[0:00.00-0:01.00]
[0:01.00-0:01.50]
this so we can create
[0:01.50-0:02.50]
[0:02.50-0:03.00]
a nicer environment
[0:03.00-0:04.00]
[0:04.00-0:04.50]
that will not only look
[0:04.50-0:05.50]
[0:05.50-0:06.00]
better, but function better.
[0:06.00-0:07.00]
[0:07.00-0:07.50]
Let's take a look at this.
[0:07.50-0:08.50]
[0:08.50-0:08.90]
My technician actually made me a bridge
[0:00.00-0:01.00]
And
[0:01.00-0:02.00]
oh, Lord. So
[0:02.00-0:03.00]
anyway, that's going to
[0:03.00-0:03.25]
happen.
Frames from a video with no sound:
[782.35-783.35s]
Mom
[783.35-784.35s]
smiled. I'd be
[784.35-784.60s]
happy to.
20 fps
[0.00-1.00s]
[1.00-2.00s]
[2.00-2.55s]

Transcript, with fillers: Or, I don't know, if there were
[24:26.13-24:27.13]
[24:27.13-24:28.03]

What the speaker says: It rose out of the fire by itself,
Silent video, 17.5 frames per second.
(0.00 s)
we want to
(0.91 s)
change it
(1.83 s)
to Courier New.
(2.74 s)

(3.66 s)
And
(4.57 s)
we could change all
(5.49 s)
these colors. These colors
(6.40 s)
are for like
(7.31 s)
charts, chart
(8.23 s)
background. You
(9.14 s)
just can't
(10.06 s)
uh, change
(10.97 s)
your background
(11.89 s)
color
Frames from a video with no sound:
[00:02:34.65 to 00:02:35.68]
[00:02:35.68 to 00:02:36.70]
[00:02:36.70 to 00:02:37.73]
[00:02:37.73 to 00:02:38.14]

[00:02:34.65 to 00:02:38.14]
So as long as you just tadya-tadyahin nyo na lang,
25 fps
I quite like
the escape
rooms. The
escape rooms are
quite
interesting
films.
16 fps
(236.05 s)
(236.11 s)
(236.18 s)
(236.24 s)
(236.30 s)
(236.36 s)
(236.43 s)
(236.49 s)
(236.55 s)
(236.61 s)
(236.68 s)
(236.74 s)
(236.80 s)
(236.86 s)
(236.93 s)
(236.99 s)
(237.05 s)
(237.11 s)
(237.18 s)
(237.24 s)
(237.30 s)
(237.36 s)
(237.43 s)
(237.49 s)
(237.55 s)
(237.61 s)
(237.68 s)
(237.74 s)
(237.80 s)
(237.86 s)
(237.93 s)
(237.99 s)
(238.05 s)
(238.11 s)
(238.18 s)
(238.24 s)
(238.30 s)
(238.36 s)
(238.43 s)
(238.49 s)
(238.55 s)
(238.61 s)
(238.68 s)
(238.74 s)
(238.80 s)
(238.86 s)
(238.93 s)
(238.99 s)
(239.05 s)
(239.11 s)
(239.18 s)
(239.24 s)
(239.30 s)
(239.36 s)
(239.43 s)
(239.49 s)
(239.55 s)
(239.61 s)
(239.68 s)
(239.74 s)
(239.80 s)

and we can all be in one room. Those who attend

-.-.-

## [WHAT THE TASK ASKS]
Set down the records again without altering a word.

## [SOLUTION FOR THIS TASK]
[0:00.00-0:01.00]
[0:01.00-0:01.50]
this so we can create
[0:01.50-0:02.50]
[0:02.50-0:03.00]
a nicer environment
[0:03.00-0:04.00]
[0:04.00-0:04.50]
that will not only look
[0:04.50-0:05.50]
[0:05.50-0:06.00]
better, but function better.
[0:06.00-0:07.00]
[0:07.00-0:07.50]
Let's take a look at this.
[0:07.50-0:08.50]
[0:08.50-0:08.90]
My technician actually made me a bridge
[0:00.00-0:01.00]
And
[0:01.00-0:02.00]
oh, Lord. So
[0:02.00-0:03.00]
anyway, that's going to
[0:03.00-0:03.25]
happen.
Frames from a video with no sound:
[782.35-783.35s]
Mom
[783.35-784.35s]
smiled. I'd be
[784.35-784.60s]
happy to.
20 fps
[0.00-1.00s]
[1.00-2.00s]
[2.00-2.55s]

Transcript, with fillers: Or, I don't know, if there were
[24:26.13-24:27.13]
[24:27.13-24:28.03]

What the speaker says: It rose out of the fire by itself,
Silent video, 17.5 frames per second.
(0.00 s)
we want to
(0.91 s)
change it
(1.83 s)
to Courier New.
(2.74 s)

(3.66 s)
And
(4.57 s)
we could change all
(5.49 s)
these colors. These colors
(6.40 s)
are for like
(7.31 s)
charts, chart
(8.23 s)
background. You
(9.14 s)
just can't
(10.06 s)
uh, change
(10.97 s)
your background
(11.89 s)
color
Frames from a video with no sound:
[00:02:34.65 to 00:02:35.68]
[00:02:35.68 to 00:02:36.70]
[00:02:36.70 to 00:02:37.73]
[00:02:37.73 to 00:02:38.14]

[00:02:34.65 to 00:02:38.14]
So as long as you just tadya-tadyahin nyo na lang,
25 fps
I quite like
the escape
rooms. The
escape rooms are
quite
interesting
films.
16 fps
(236.05 s)
(236.11 s)
(236.18 s)
(236.24 s)
(236.30 s)
(236.36 s)
(236.43 s)
(236.49 s)
(236.55 s)
(236.61 s)
(236.68 s)
(236.74 s)
(236.80 s)
(236.86 s)
(236.93 s)
(236.99 s)
(237.05 s)
(237.11 s)
(237.18 s)
(237.24 s)
(237.30 s)
(237.36 s)
(237.43 s)
(237.49 s)
(237.55 s)
(237.61 s)
(237.68 s)
(237.74 s)
(237.80 s)
(237.86 s)
(237.93 s)
(237.99 s)
(238.05 s)
(238.11 s)
(238.18 s)
(238.24 s)
(238.30 s)
(238.36 s)
(238.43 s)
(238.49 s)
(238.55 s)
(238.61 s)
(238.68 s)
(238.74 s)
(238.80 s)
(238.86 s)
(238.93 s)
(238.99 s)
(239.05 s)
(239.11 s)
(239.18 s)
(239.24 s)
(239.30 s)
(239.36 s)
(239.43 s)
(239.49 s)
(239.55 s)
(239.61 s)
(239.68 s)
(239.74 s)
(239.80 s)

and we can all be in one room. Those who attend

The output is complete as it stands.